** Opening Given records block **

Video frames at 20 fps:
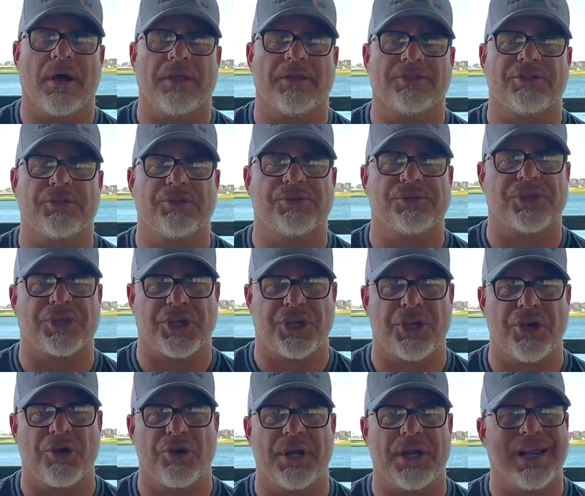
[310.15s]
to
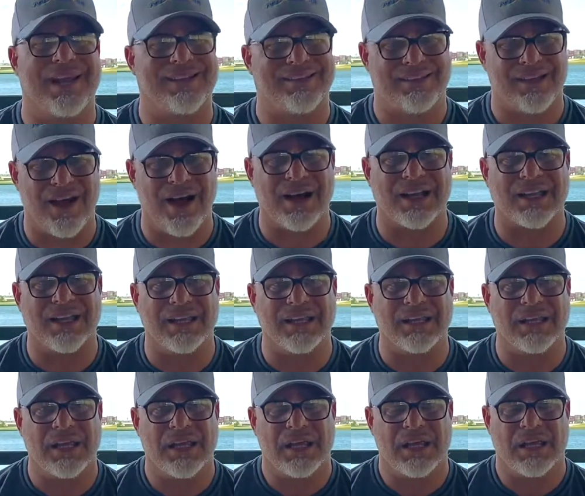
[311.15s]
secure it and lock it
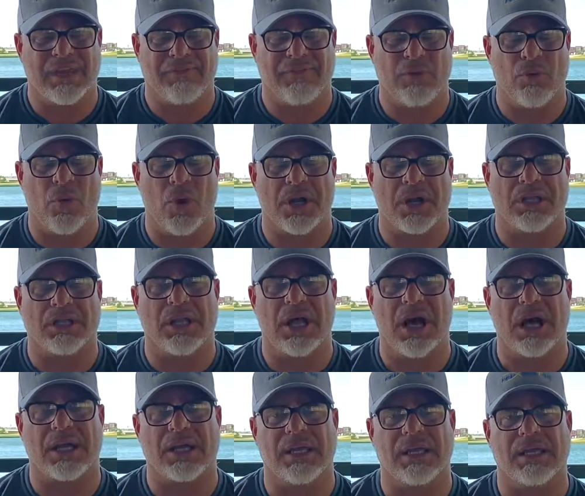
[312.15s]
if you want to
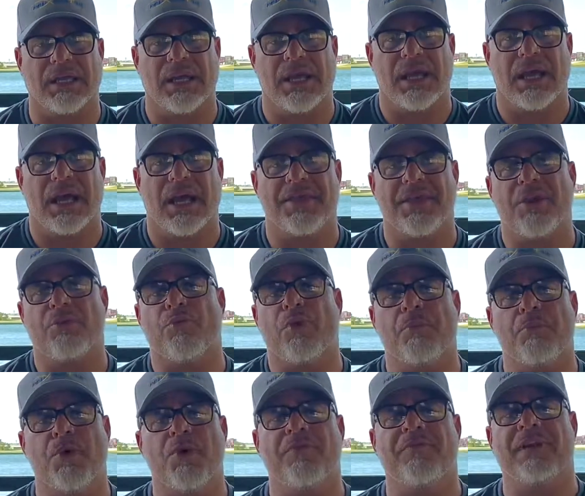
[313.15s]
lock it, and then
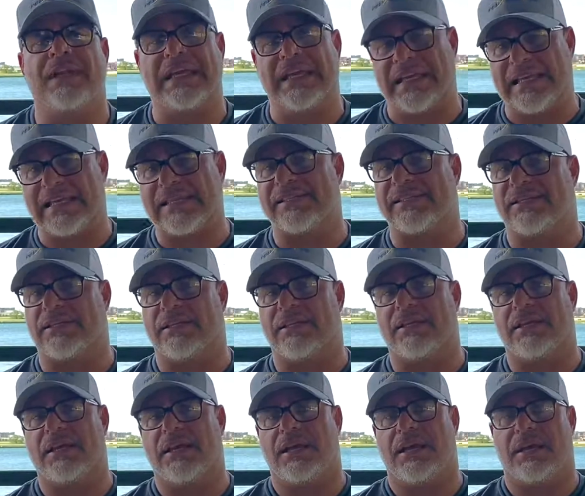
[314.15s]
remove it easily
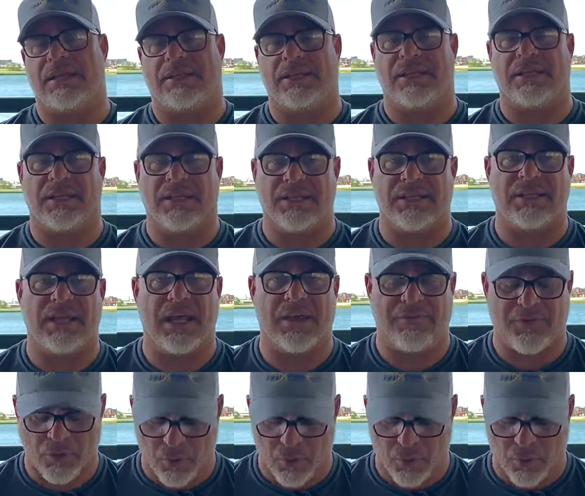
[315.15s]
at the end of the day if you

** Closing Given records block **

Work task. Could you copy all of the entries above exactly, without the pictures?

Problem solution.
Video frames at 20 fps:
[310.15s]
to
[311.15s]
secure it and lock it
[312.15s]
if you want to
[313.15s]
lock it, and then
[314.15s]
remove it easily
[315.15s]
at the end of the day if you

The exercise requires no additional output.